Material provided START

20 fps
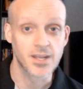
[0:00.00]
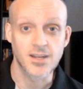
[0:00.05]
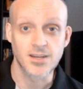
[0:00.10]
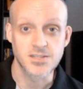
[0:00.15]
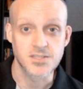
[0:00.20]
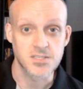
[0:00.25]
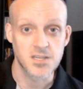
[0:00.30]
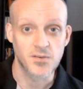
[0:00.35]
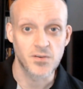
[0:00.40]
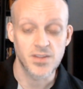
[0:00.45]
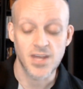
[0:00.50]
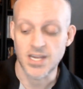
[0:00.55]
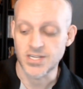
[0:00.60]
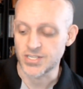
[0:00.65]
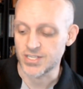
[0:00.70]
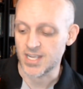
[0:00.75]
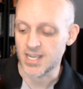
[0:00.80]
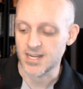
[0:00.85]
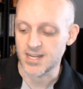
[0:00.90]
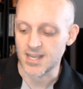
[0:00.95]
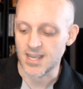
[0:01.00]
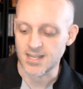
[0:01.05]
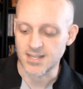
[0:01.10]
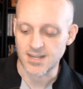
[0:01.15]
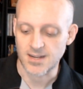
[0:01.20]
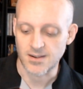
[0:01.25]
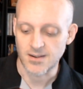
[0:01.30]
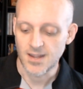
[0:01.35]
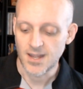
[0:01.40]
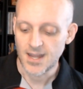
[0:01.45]
good stuff with IG-88 in
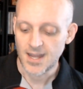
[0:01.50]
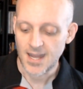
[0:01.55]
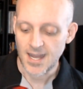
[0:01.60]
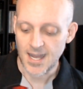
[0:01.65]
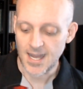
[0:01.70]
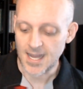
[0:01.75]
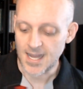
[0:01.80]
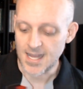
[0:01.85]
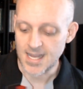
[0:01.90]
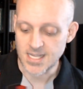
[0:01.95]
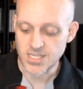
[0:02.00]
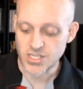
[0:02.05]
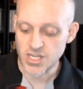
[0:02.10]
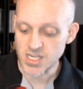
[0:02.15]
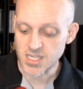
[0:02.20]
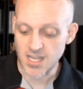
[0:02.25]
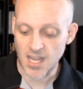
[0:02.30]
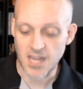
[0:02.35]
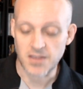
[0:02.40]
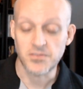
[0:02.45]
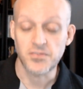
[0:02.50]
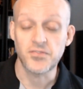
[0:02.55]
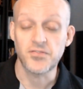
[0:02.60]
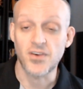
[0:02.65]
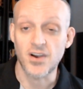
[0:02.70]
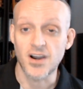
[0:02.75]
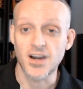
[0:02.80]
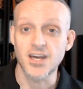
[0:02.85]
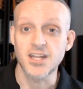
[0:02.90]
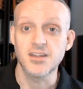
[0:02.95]
there. It's just a
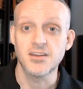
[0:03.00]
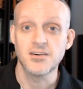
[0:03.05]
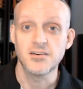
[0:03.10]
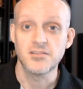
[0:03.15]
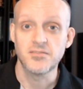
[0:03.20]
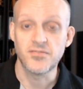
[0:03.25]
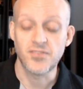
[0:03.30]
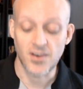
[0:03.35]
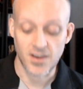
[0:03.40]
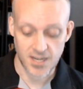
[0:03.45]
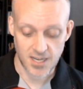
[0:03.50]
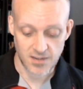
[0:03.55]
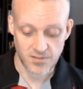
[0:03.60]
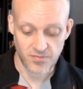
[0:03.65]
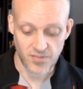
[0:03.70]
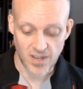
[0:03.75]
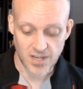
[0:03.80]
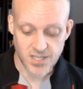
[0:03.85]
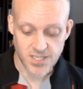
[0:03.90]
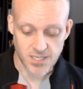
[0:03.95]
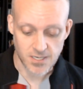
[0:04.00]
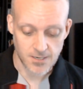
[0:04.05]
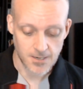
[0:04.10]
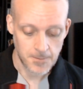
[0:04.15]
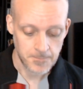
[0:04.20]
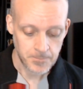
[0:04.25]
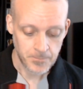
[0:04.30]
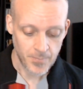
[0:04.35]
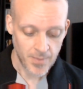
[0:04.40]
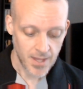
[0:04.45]
fun adventure.
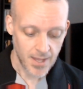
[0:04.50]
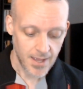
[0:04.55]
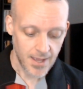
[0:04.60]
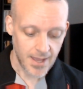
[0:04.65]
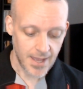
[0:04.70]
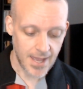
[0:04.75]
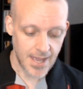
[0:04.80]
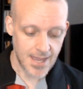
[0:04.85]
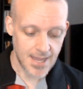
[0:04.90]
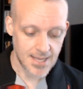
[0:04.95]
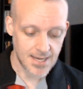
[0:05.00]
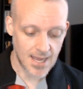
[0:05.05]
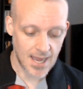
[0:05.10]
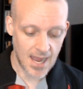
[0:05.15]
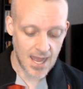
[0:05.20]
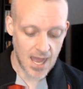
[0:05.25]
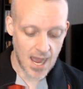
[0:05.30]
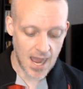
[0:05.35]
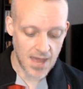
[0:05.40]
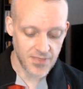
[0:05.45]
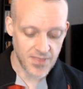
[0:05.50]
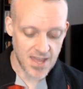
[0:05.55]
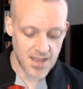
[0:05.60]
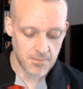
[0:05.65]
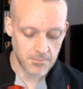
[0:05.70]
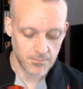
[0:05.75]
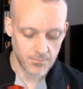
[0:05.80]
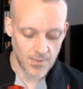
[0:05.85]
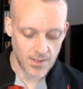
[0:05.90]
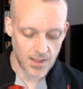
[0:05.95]
And I
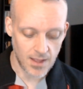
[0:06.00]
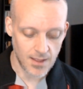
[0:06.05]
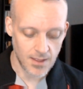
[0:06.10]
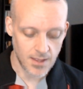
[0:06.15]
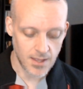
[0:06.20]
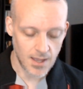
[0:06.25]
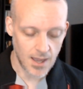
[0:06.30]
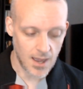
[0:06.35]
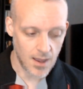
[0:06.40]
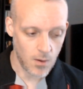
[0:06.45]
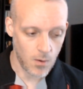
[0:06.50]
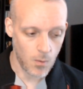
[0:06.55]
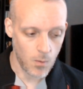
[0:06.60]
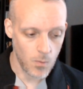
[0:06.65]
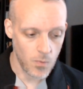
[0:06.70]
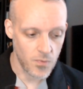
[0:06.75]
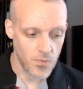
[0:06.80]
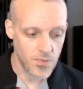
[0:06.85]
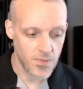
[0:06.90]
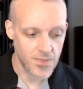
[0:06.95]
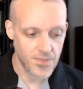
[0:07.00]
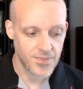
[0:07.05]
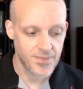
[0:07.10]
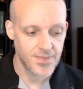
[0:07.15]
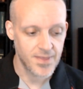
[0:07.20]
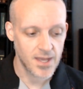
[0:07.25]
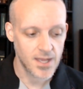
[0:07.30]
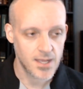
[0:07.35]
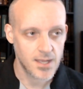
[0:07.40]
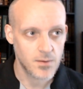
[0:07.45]
think
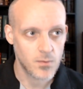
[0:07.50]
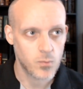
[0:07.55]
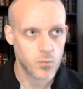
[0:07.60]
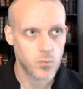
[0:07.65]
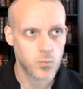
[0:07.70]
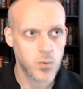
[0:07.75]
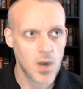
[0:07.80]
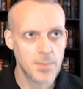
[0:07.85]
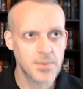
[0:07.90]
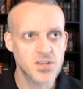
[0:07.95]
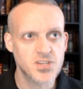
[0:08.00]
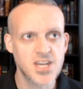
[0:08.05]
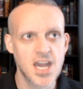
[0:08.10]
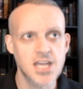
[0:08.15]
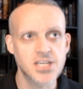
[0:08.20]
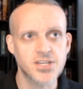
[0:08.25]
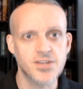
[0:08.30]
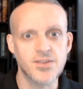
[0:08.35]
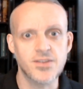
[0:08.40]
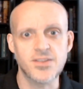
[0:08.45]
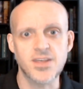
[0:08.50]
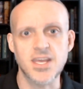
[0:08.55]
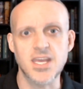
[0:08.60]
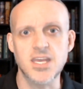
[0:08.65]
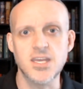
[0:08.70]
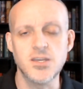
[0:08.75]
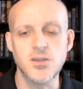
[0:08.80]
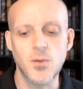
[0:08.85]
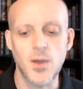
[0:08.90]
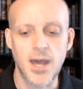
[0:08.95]
the reputation that the
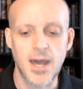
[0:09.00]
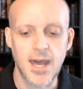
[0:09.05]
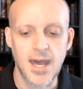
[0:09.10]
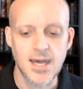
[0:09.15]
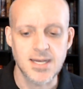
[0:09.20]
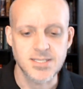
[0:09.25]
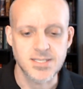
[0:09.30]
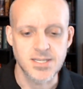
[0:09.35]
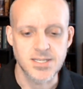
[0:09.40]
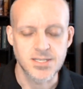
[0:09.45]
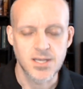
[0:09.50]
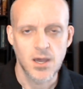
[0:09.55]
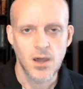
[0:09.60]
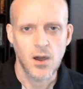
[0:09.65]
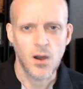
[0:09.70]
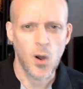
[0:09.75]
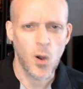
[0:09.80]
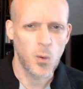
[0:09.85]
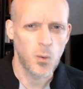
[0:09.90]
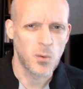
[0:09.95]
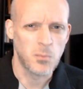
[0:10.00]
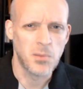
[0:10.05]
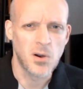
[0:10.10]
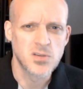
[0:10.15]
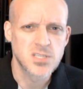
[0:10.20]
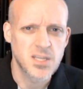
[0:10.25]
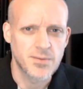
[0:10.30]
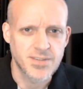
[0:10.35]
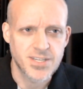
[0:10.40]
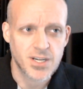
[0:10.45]
EU has is, oh, well,
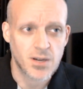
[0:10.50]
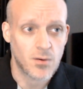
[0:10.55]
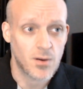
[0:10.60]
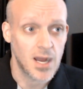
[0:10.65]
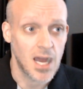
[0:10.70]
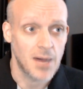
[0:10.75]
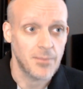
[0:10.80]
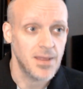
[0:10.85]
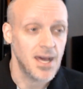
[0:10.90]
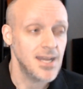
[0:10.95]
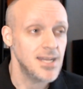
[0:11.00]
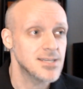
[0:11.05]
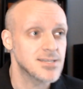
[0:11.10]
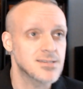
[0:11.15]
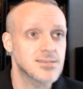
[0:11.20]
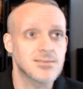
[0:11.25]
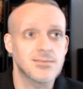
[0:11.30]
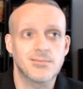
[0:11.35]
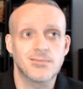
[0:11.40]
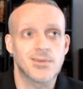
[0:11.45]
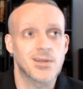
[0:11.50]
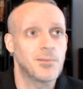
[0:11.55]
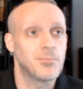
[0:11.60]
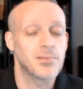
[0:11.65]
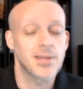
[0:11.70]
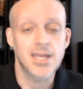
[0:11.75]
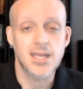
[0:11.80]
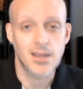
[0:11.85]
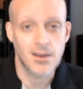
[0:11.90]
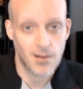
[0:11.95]
most of it's crap. That is
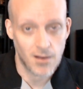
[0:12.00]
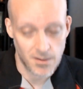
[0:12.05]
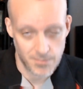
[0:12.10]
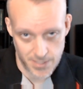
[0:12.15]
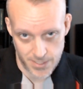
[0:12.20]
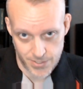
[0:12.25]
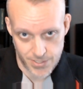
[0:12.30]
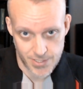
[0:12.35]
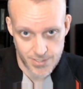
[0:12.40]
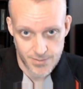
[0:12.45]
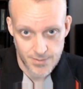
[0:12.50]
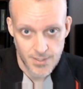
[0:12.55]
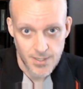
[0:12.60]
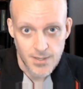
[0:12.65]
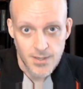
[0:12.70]
complete garbage.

Material provided END

• What to produce: Pictures in the records above are left out; print everything else exactly as written.

• Output of the task:
20 fps
[0:00.00]
[0:00.05]
[0:00.10]
[0:00.15]
[0:00.20]
[0:00.25]
[0:00.30]
[0:00.35]
[0:00.40]
[0:00.45]
[0:00.50]
[0:00.55]
[0:00.60]
[0:00.65]
[0:00.70]
[0:00.75]
[0:00.80]
[0:00.85]
[0:00.90]
[0:00.95]
[0:01.00]
[0:01.05]
[0:01.10]
[0:01.15]
[0:01.20]
[0:01.25]
[0:01.30]
[0:01.35]
[0:01.40]
[0:01.45]
good stuff with IG-88 in
[0:01.50]
[0:01.55]
[0:01.60]
[0:01.65]
[0:01.70]
[0:01.75]
[0:01.80]
[0:01.85]
[0:01.90]
[0:01.95]
[0:02.00]
[0:02.05]
[0:02.10]
[0:02.15]
[0:02.20]
[0:02.25]
[0:02.30]
[0:02.35]
[0:02.40]
[0:02.45]
[0:02.50]
[0:02.55]
[0:02.60]
[0:02.65]
[0:02.70]
[0:02.75]
[0:02.80]
[0:02.85]
[0:02.90]
[0:02.95]
there. It's just a
[0:03.00]
[0:03.05]
[0:03.10]
[0:03.15]
[0:03.20]
[0:03.25]
[0:03.30]
[0:03.35]
[0:03.40]
[0:03.45]
[0:03.50]
[0:03.55]
[0:03.60]
[0:03.65]
[0:03.70]
[0:03.75]
[0:03.80]
[0:03.85]
[0:03.90]
[0:03.95]
[0:04.00]
[0:04.05]
[0:04.10]
[0:04.15]
[0:04.20]
[0:04.25]
[0:04.30]
[0:04.35]
[0:04.40]
[0:04.45]
fun adventure.
[0:04.50]
[0:04.55]
[0:04.60]
[0:04.65]
[0:04.70]
[0:04.75]
[0:04.80]
[0:04.85]
[0:04.90]
[0:04.95]
[0:05.00]
[0:05.05]
[0:05.10]
[0:05.15]
[0:05.20]
[0:05.25]
[0:05.30]
[0:05.35]
[0:05.40]
[0:05.45]
[0:05.50]
[0:05.55]
[0:05.60]
[0:05.65]
[0:05.70]
[0:05.75]
[0:05.80]
[0:05.85]
[0:05.90]
[0:05.95]
And I
[0:06.00]
[0:06.05]
[0:06.10]
[0:06.15]
[0:06.20]
[0:06.25]
[0:06.30]
[0:06.35]
[0:06.40]
[0:06.45]
[0:06.50]
[0:06.55]
[0:06.60]
[0:06.65]
[0:06.70]
[0:06.75]
[0:06.80]
[0:06.85]
[0:06.90]
[0:06.95]
[0:07.00]
[0:07.05]
[0:07.10]
[0:07.15]
[0:07.20]
[0:07.25]
[0:07.30]
[0:07.35]
[0:07.40]
[0:07.45]
think
[0:07.50]
[0:07.55]
[0:07.60]
[0:07.65]
[0:07.70]
[0:07.75]
[0:07.80]
[0:07.85]
[0:07.90]
[0:07.95]
[0:08.00]
[0:08.05]
[0:08.10]
[0:08.15]
[0:08.20]
[0:08.25]
[0:08.30]
[0:08.35]
[0:08.40]
[0:08.45]
[0:08.50]
[0:08.55]
[0:08.60]
[0:08.65]
[0:08.70]
[0:08.75]
[0:08.80]
[0:08.85]
[0:08.90]
[0:08.95]
the reputation that the
[0:09.00]
[0:09.05]
[0:09.10]
[0:09.15]
[0:09.20]
[0:09.25]
[0:09.30]
[0:09.35]
[0:09.40]
[0:09.45]
[0:09.50]
[0:09.55]
[0:09.60]
[0:09.65]
[0:09.70]
[0:09.75]
[0:09.80]
[0:09.85]
[0:09.90]
[0:09.95]
[0:10.00]
[0:10.05]
[0:10.10]
[0:10.15]
[0:10.20]
[0:10.25]
[0:10.30]
[0:10.35]
[0:10.40]
[0:10.45]
EU has is, oh, well,
[0:10.50]
[0:10.55]
[0:10.60]
[0:10.65]
[0:10.70]
[0:10.75]
[0:10.80]
[0:10.85]
[0:10.90]
[0:10.95]
[0:11.00]
[0:11.05]
[0:11.10]
[0:11.15]
[0:11.20]
[0:11.25]
[0:11.30]
[0:11.35]
[0:11.40]
[0:11.45]
[0:11.50]
[0:11.55]
[0:11.60]
[0:11.65]
[0:11.70]
[0:11.75]
[0:11.80]
[0:11.85]
[0:11.90]
[0:11.95]
most of it's crap. That is
[0:12.00]
[0:12.05]
[0:12.10]
[0:12.15]
[0:12.20]
[0:12.25]
[0:12.30]
[0:12.35]
[0:12.40]
[0:12.45]
[0:12.50]
[0:12.55]
[0:12.60]
[0:12.65]
[0:12.70]
complete garbage.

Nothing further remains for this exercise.